ASSIGNMENT:
Please give the listing again in full, leaving out its images.

--------------------

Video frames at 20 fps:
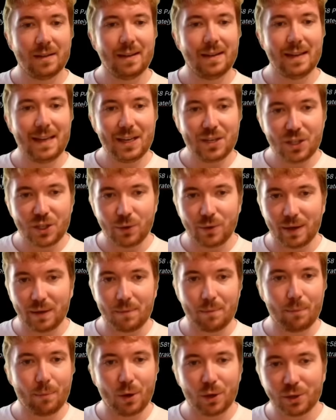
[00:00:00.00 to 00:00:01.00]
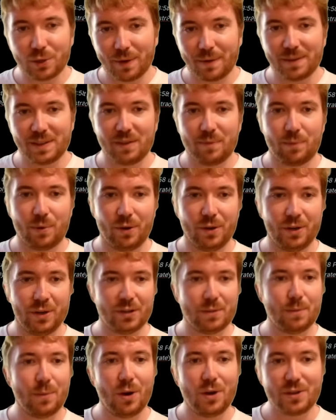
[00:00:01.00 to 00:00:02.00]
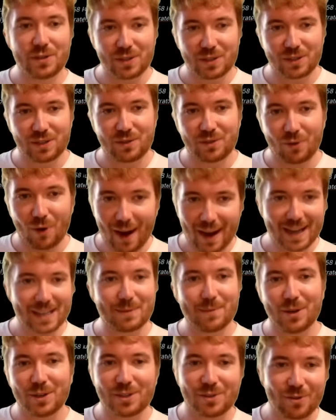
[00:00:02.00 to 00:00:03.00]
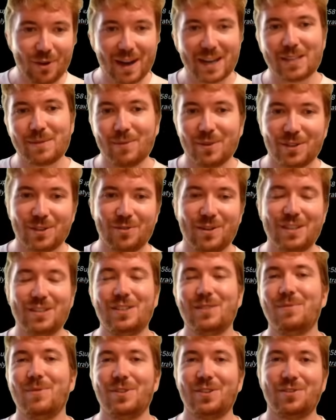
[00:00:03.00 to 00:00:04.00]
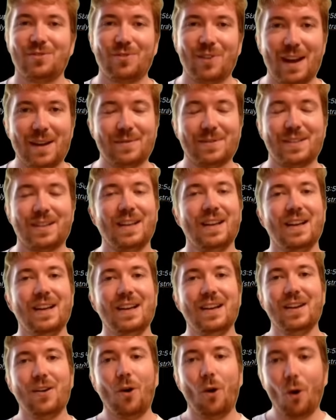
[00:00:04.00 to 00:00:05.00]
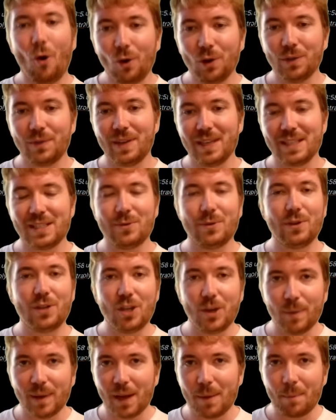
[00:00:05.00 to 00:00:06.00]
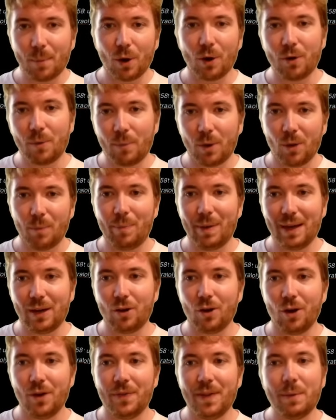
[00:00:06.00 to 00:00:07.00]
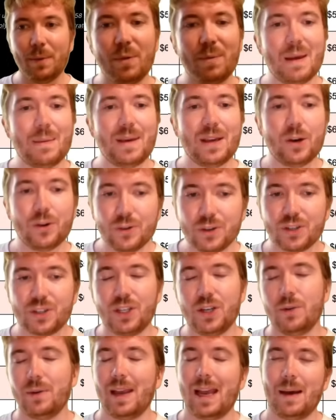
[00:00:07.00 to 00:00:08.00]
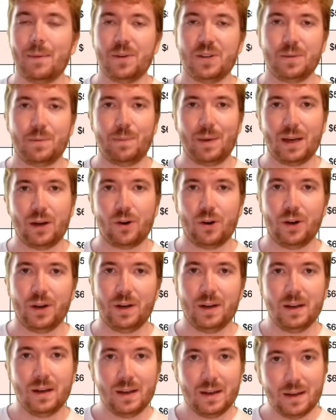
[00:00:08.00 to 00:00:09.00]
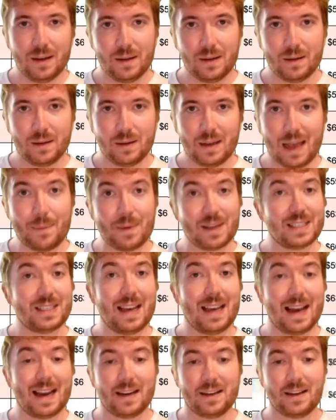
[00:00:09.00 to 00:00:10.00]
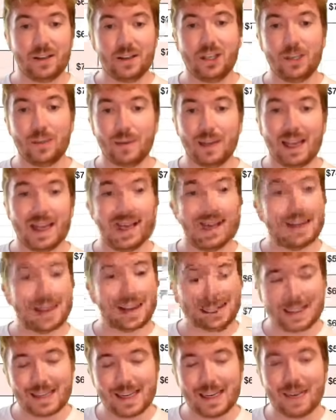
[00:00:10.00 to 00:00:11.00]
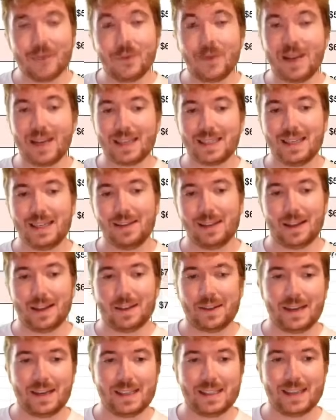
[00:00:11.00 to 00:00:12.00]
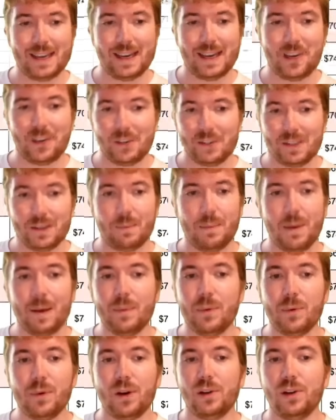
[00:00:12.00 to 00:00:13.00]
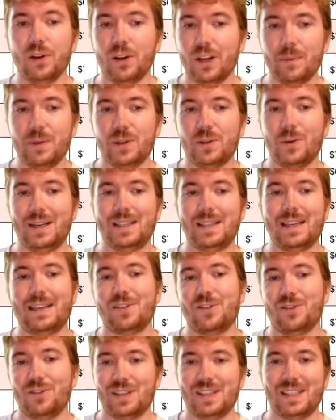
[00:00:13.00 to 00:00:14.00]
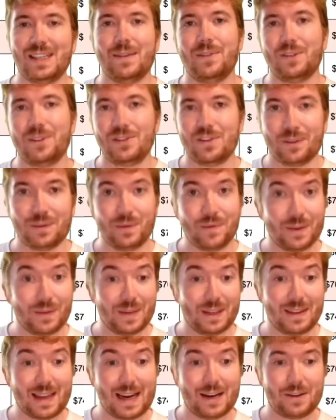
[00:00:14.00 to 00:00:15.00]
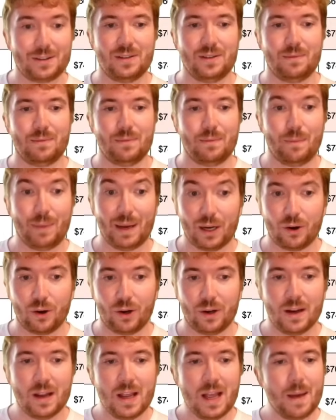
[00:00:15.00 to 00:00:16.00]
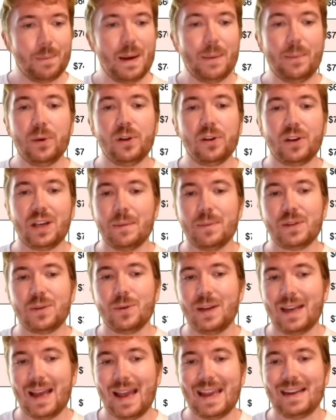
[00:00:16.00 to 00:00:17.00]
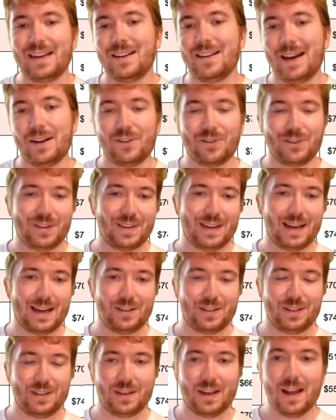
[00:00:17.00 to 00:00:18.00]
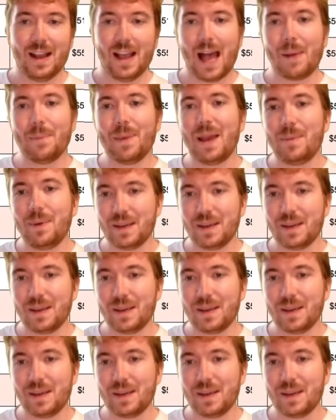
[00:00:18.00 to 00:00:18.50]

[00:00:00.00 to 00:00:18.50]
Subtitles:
issuing more derivative products, more strides, more strikes, more stretches, more stripes, all of this to accumulate more and more Bitcoin, then be undershooting how much Bitcoin MSTR can accumulate. And like I said, if we are seeing lengthening cycles, then maybe we're not looking between 600 and 750,000 Bitcoin. Maybe we're looking between 8 and 900,000. And maybe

--------------------

REPLY:
Video frames at 20 fps:
[00:00:00.00 to 00:00:01.00]
[00:00:01.00 to 00:00:02.00]
[00:00:02.00 to 00:00:03.00]
[00:00:03.00 to 00:00:04.00]
[00:00:04.00 to 00:00:05.00]
[00:00:05.00 to 00:00:06.00]
[00:00:06.00 to 00:00:07.00]
[00:00:07.00 to 00:00:08.00]
[00:00:08.00 to 00:00:09.00]
[00:00:09.00 to 00:00:10.00]
[00:00:10.00 to 00:00:11.00]
[00:00:11.00 to 00:00:12.00]
[00:00:12.00 to 00:00:13.00]
[00:00:13.00 to 00:00:14.00]
[00:00:14.00 to 00:00:15.00]
[00:00:15.00 to 00:00:16.00]
[00:00:16.00 to 00:00:17.00]
[00:00:17.00 to 00:00:18.00]
[00:00:18.00 to 00:00:18.50]

[00:00:00.00 to 00:00:18.50]
Subtitles:
issuing more derivative products, more strides, more strikes, more stretches, more stripes, all of this to accumulate more and more Bitcoin, then be undershooting how much Bitcoin MSTR can accumulate. And like I said, if we are seeing lengthening cycles, then maybe we're not looking between 600 and 750,000 Bitcoin. Maybe we're looking between 8 and 900,000. And maybe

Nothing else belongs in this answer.